YOUR TASK – Using the line with "[0:03.00-0:04.00]" as your starting point, transcribe it and each line beneath it word for word until the records run out, without pictures.
(Beginning of MATERIAL FOR THIS EXERCISE)
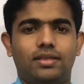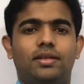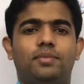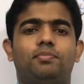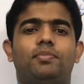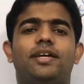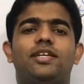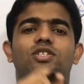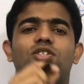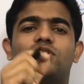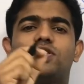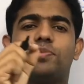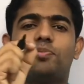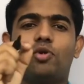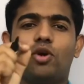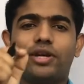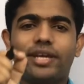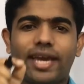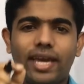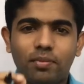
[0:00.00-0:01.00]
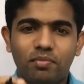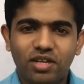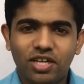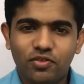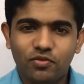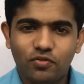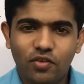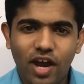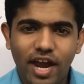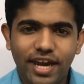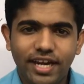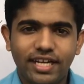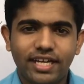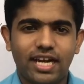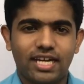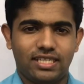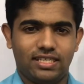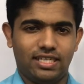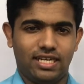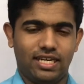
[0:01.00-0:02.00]
Base of support can be defined
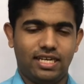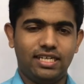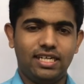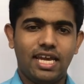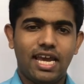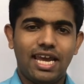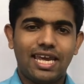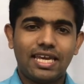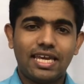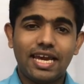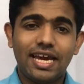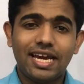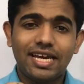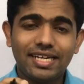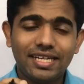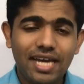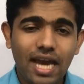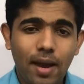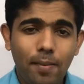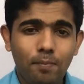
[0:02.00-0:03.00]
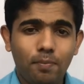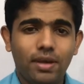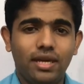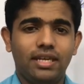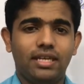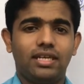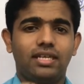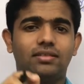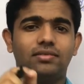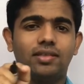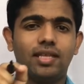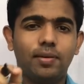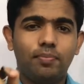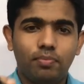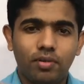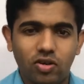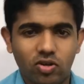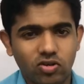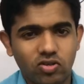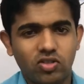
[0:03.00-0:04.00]
as an area beneath a
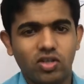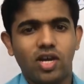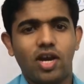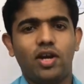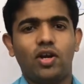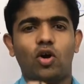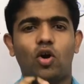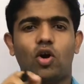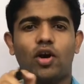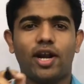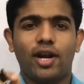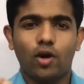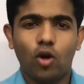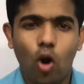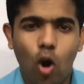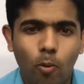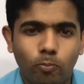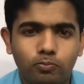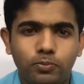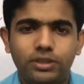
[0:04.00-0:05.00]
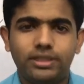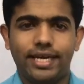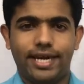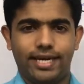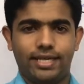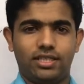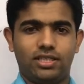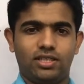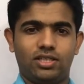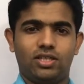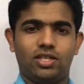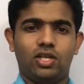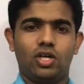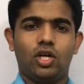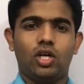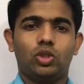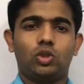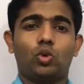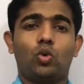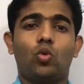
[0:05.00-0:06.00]
person or an object
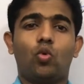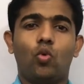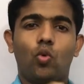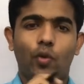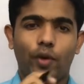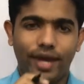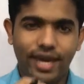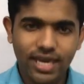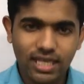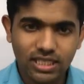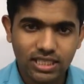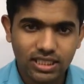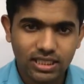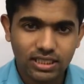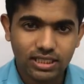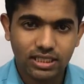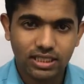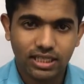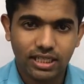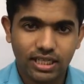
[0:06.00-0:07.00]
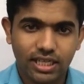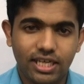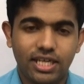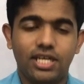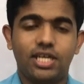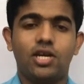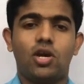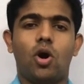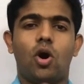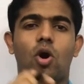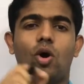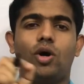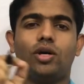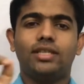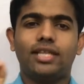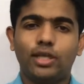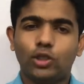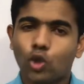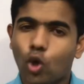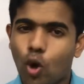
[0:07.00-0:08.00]
through which he or
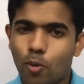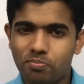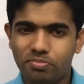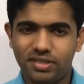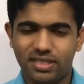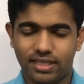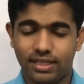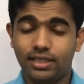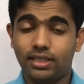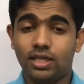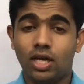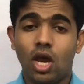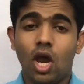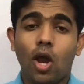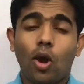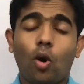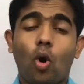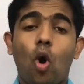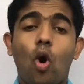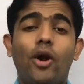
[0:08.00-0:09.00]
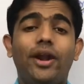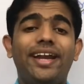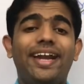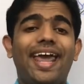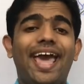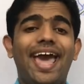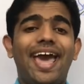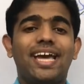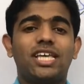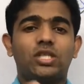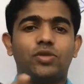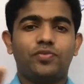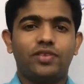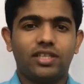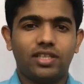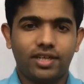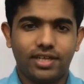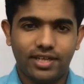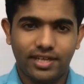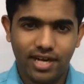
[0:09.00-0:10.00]
that object contacts with
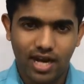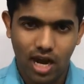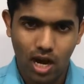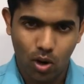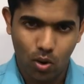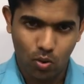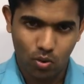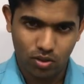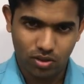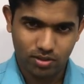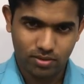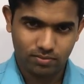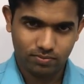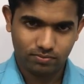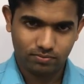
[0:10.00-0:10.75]
the ground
(End of MATERIAL FOR THIS EXERCISE)
RESPONSE TO THIS EXERCISE –
[0:03.00-0:04.00]
as an area beneath a
[0:04.00-0:05.00]
[0:05.00-0:06.00]
person or an object
[0:06.00-0:07.00]
[0:07.00-0:08.00]
through which he or
[0:08.00-0:09.00]
[0:09.00-0:10.00]
that object contacts with
[0:10.00-0:10.75]
the ground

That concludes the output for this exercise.